Figure 2. c-Src phosphorylates β-catenin at Y333 upon EGFR activation

a, U87/EGFR cells were treated with SU6656 (4 μM) or an Abl inhibitor (0.2 μM) for 30 min before EGF treatment for 6 h. b, The indicated cells were treated with or without EGF for 6 h. c, β-catenin was immunoprecipitated from the nuclear fractions of U87/EGFR cells treated with or without EGF for 6 h. d, g, U87/EGFR cells transiently expressing the indicated FLAG-tagged β-catenin proteins were treated with or without EGF for 6 h. e, In vitro kinase assays were performed with purified active c-Src and purified β-catenin proteins. f, Immobilized GST-β-catenin proteins were mixed with purified His-PKM2 proteins in the presence or absence of active c-Src.
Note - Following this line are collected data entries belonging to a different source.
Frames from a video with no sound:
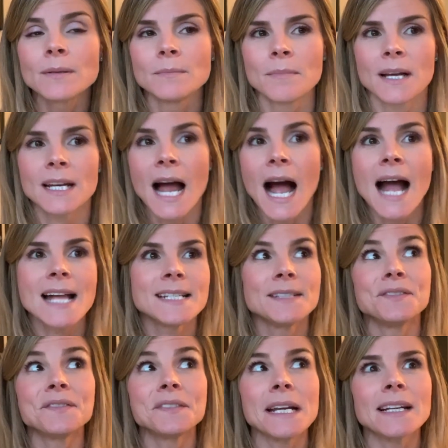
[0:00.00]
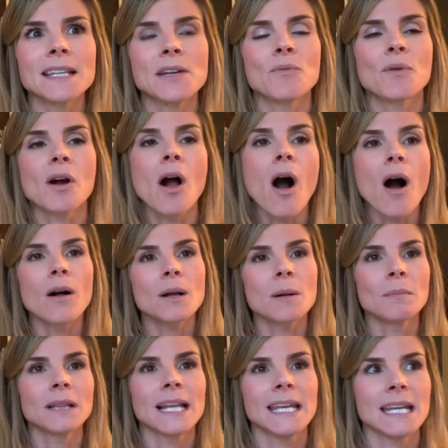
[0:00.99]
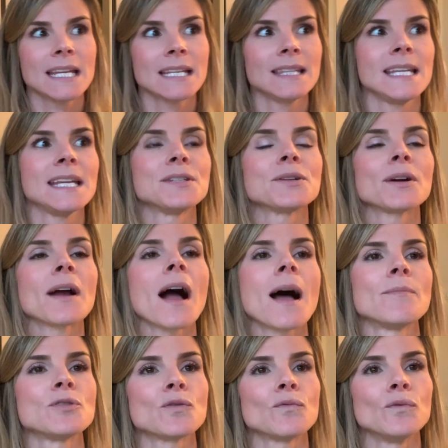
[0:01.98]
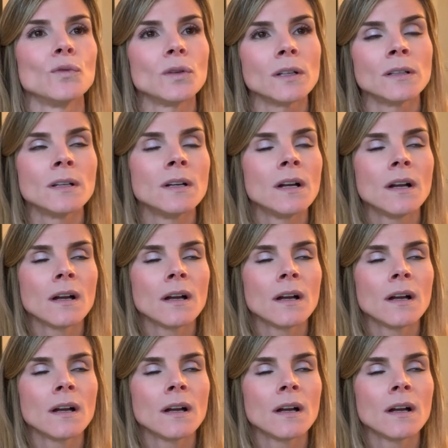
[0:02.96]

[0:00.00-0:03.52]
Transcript: but I distinctly recall complaining in the intercom to Rule,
Figure 3. The PKM2–β-catenin interaction is required for β-catenin-induced cyclin D1 expression

a, b, U87/EGFR cells transiently expressing FLAG-β-catenin proteins were treated with or without EGF for 10 h. c, β-catenin was depleted in U87/EGFRvIII cells, followed by reconstituted expression of rβ-catenin. d, g, h, U87/EGFR cells with or without depleted PKM2 and reconstituted expression of rPKM2 were treated with or without EGF for 24 h (d) or 10 h (g, h). e, U87/EGFR cells transiently expressing the indicated FLAG-tagged PKM2 protein were treated with or without EGF for 10 h. f, U87/EGFR cells transiently expressing FLAG-PKM2 were treated with or without EGF for 10 h. β-catenin was immunoprecipitated from the cell lysates, and the remaining supernatant was used for ChIP analyses.
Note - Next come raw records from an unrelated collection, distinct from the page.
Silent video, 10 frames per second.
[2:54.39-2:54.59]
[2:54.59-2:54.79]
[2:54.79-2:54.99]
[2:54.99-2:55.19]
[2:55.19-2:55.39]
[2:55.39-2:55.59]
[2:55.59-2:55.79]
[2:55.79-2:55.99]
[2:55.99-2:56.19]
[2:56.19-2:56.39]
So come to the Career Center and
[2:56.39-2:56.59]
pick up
Figure 4. The PKM2–β-catenin interaction is required for tumor development

a, b, U87, U87/EGFRvIII cells with or without depleted β-catenin and reconstituted expression of rβ-catenin (a), or U87/EGFRvIII cells with or without depleted PKM2 and reconstitution of the expression of rPKM2 (b), were plated and counted 7 days after seeding. Data represent the means ± SD of three independent experiments. c, U87 (bottom left panel), U87/EGFRvIII cells with or without depleted β-catenin and reconstituted expression of rβ-catenin (top panel), or U87/EGFRvIII cells with or without depleted PKM2 and reconstituted expression of rPKM2 (bottom right panel) were intracranially injected into athymic nude mice. After two weeks, tumor growth was examined. H&E-stained coronal brain sections show representative tumor xenografts. d, IHC staining with the indicated antibodies was performed on 55 GBM specimens. Representative photos of four tumors are shown. e, f, The survival time for 84 patients with low (0-5 staining scores, blue curve) versus high (6-8 staining scores, red curve) β-catenin Y333 phosphorylation (e; low, 28 patients; high, 56 patients) and nuclear PKM2 expression (f; low, 28 patients; high, 56 patients) were compared (bottom panel). The table (top panel) shows the multivariate analysis after adjustment for patient age, indicating the significance level of the association of Y133-phosphorylated β-catenin expression (e) or nuclear PKM2 expression (f) with patient survival. Empty circles represent the deceased patients, and filled circles represent the censored (alive at last clinical follow-up) patients.